AmgX preconditioner performance

I am currently experimenting with the linear solvers and preconditioners in AmgX. As a first test, I applied an unpreconditioned PCGF solver to a system with roughly 4*10^6 unknowns from a Poisson-like problem. The solver converges after a little under 3000 iterations, and using eight V100 GPUs, AmgX’s solver is about 20 times faster than the CPU-based PCG implementation that I compare against.

However, so far I was not able to find any preconditioners that further improve performance. Even when I apply a simple Jacobi preconditioner, the elapsed time for the solve increases by 70% despite a slight reduction in the number of iterations.

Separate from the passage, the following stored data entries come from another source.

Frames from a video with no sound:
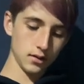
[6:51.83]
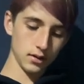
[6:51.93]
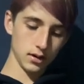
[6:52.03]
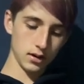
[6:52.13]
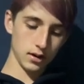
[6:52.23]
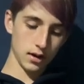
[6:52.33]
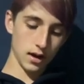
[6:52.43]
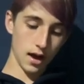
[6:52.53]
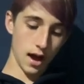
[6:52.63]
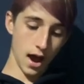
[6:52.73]
and it
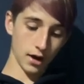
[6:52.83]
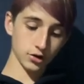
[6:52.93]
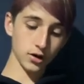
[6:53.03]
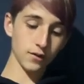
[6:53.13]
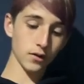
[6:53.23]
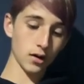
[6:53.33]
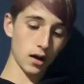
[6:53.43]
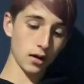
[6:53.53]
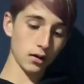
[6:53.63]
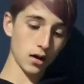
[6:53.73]
actually for
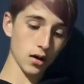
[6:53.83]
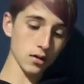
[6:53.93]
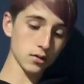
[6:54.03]
$9,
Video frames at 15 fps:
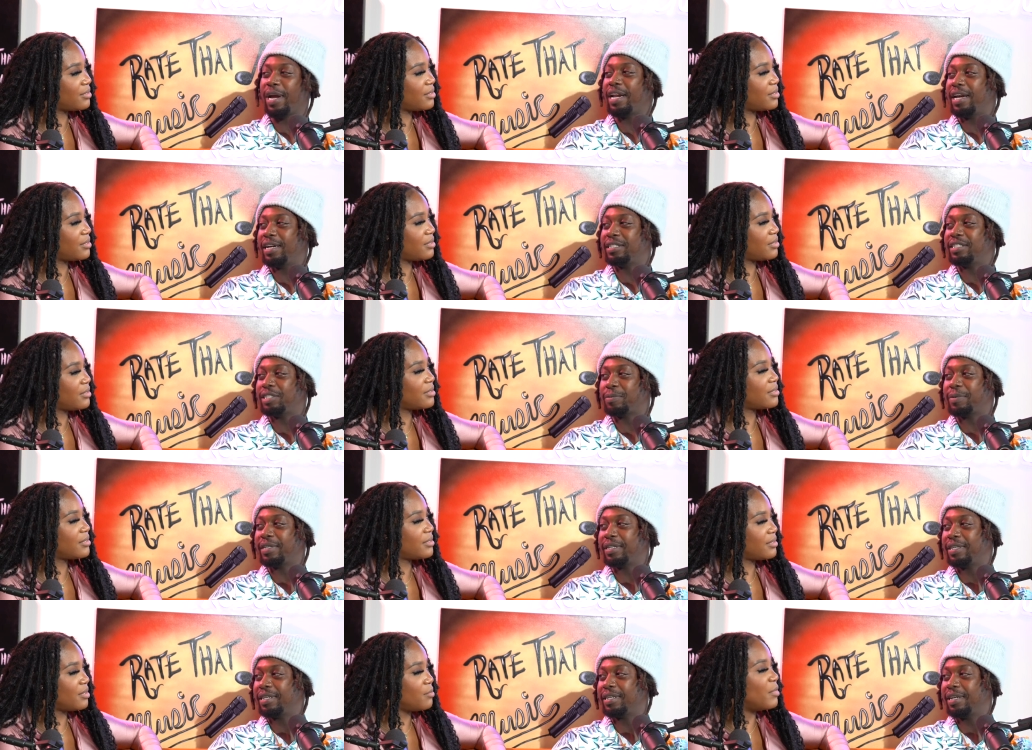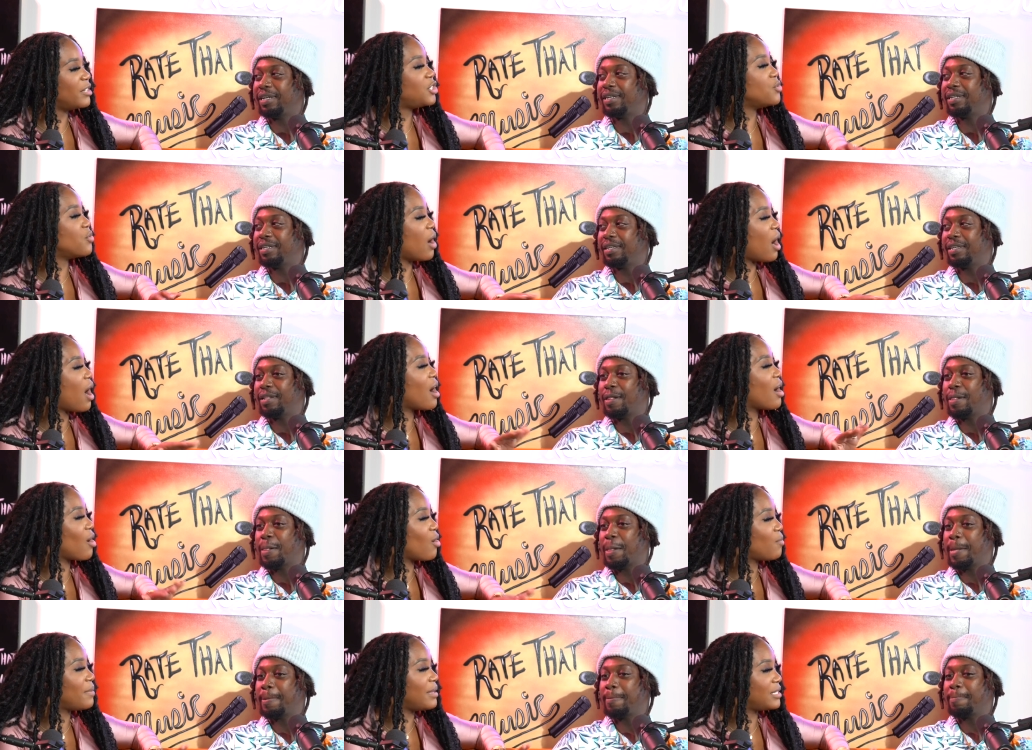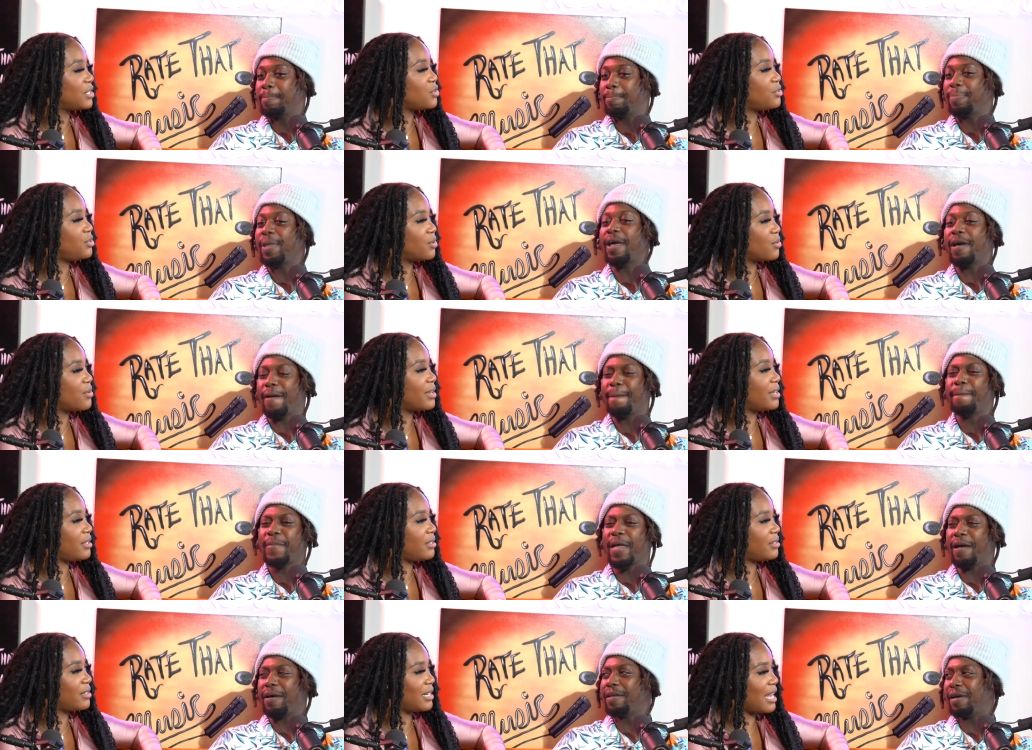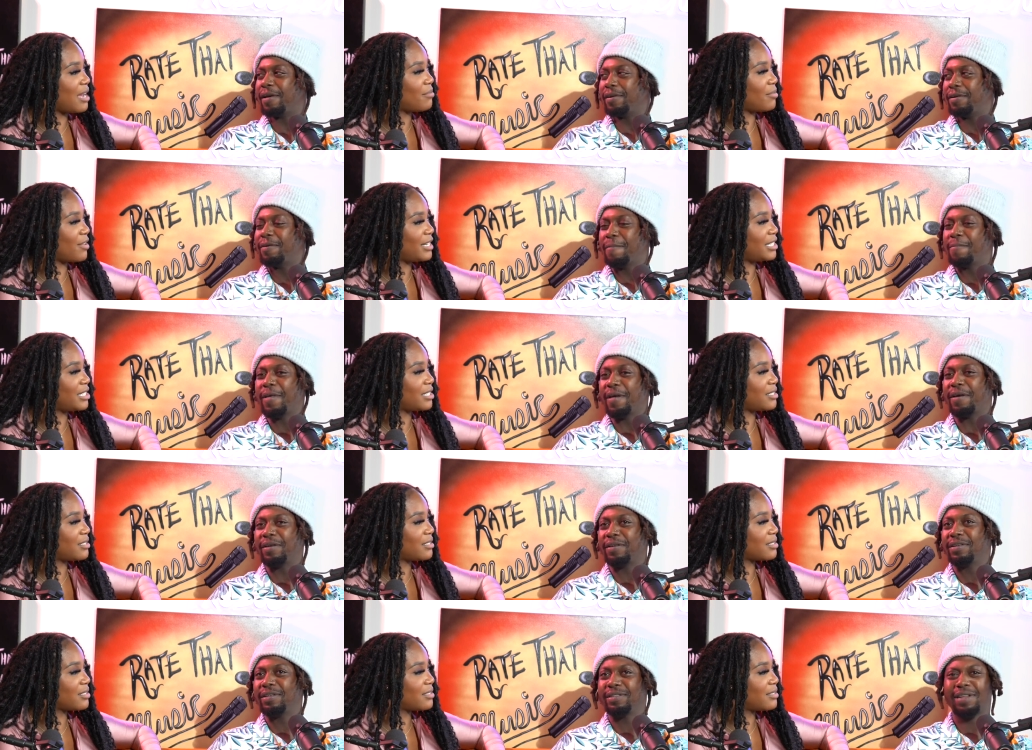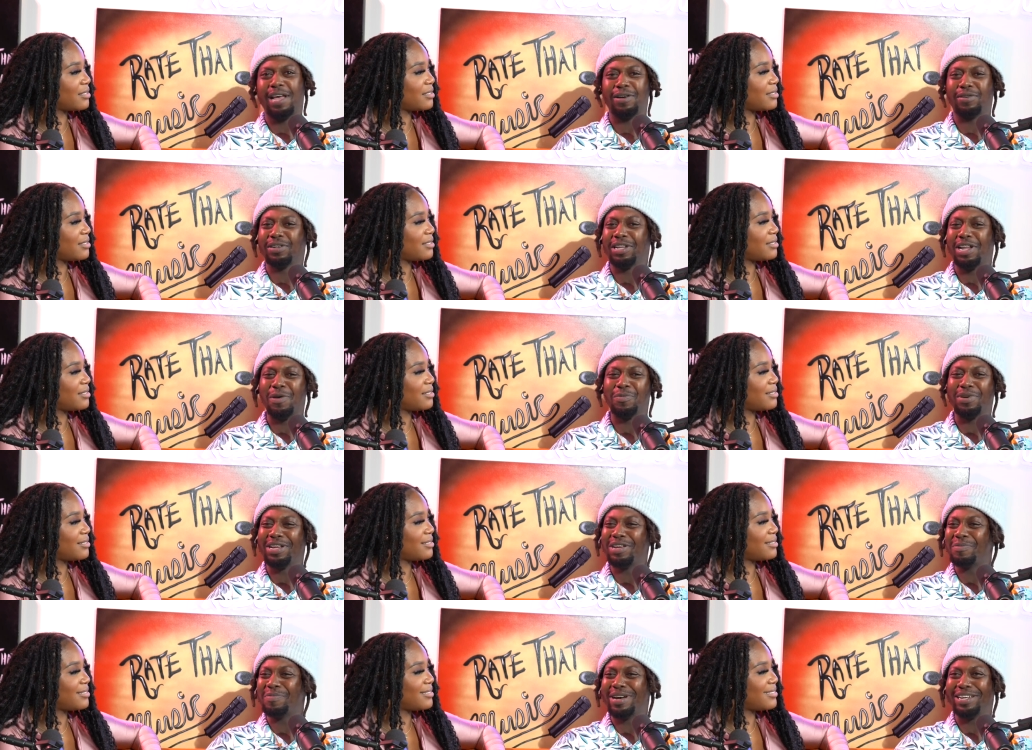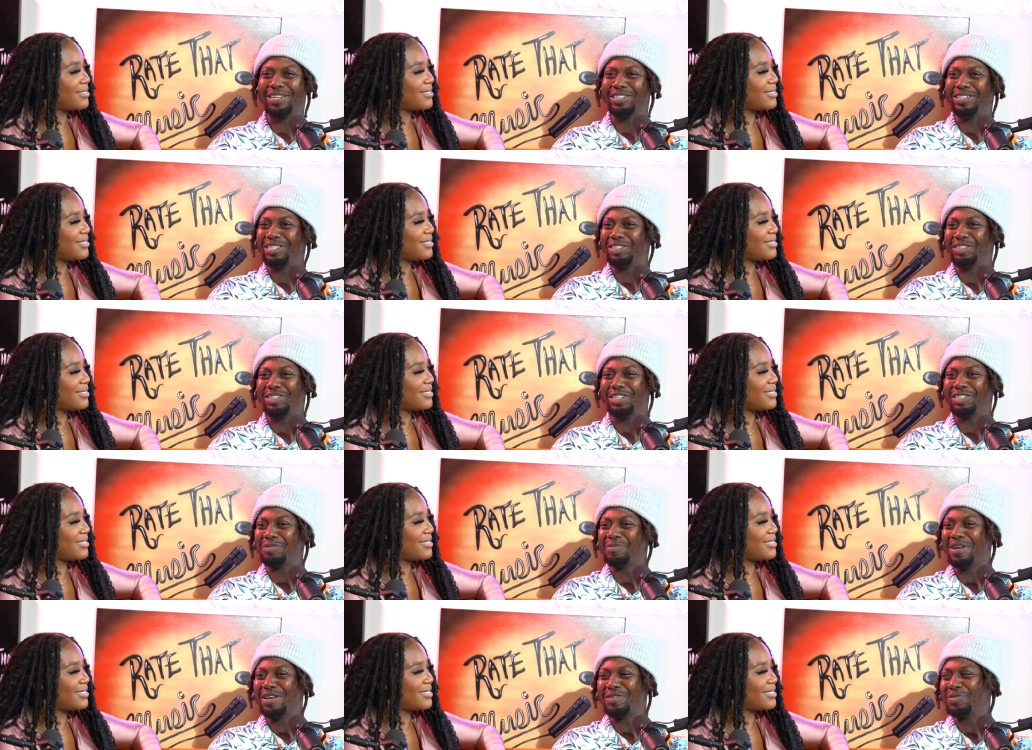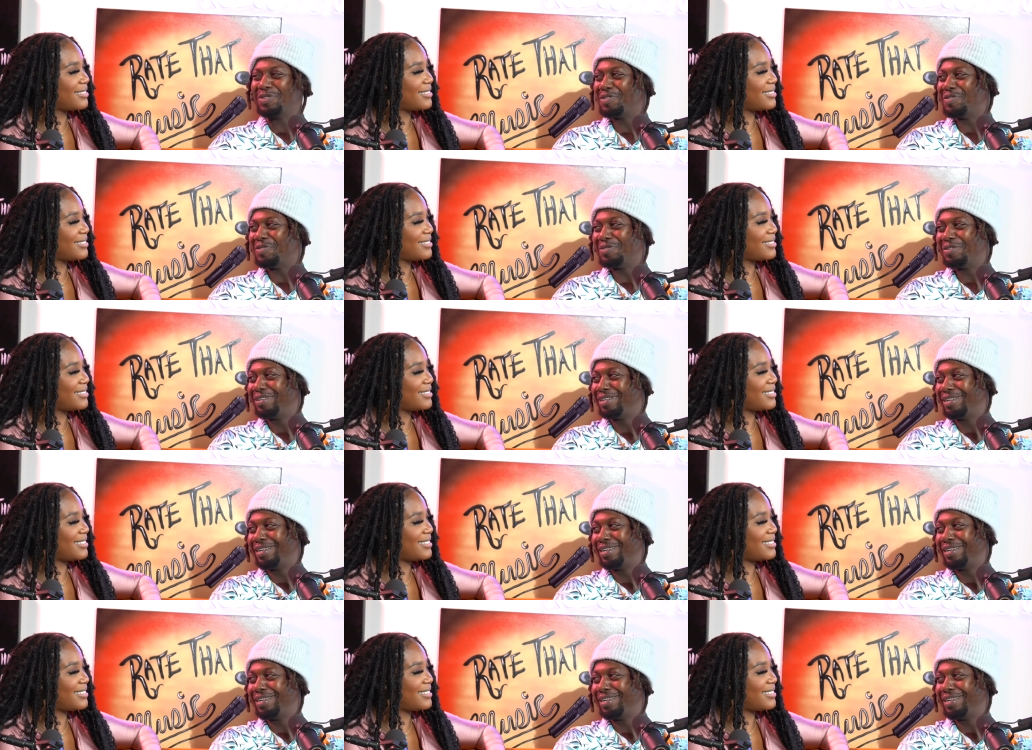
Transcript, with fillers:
Speaker 1: Right now it's just me. But you
Speaker 2: are open to yeah, doing yeah, collaborations. Yeah,
Speaker 1: yeah. I'll collab with anybody. It does doesn't matter with who.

When I apply a simple multigrid preconditioner (classical AMG, V-cycle, 3 Gauss-Seidel sweeps), the number of outer iterations is reduced by almost 85%, but the elapsed time for the solve increases more than 400-fold compared to the unpreconditioned solve (from 2.5s to over 1000s).

I understand that the Gauss-Seidel smoother, prolongation, and interpolation may only allow for limited parallelism, but in my test a single iteration with the AMG-preconditioned PCGF solver takes as long as solving the entire system without the preconditioner.

Does anyone have some experience with the efficiency of GPU-based preconditioners or can you think of potential problems in my configuration that would cause these performance issues?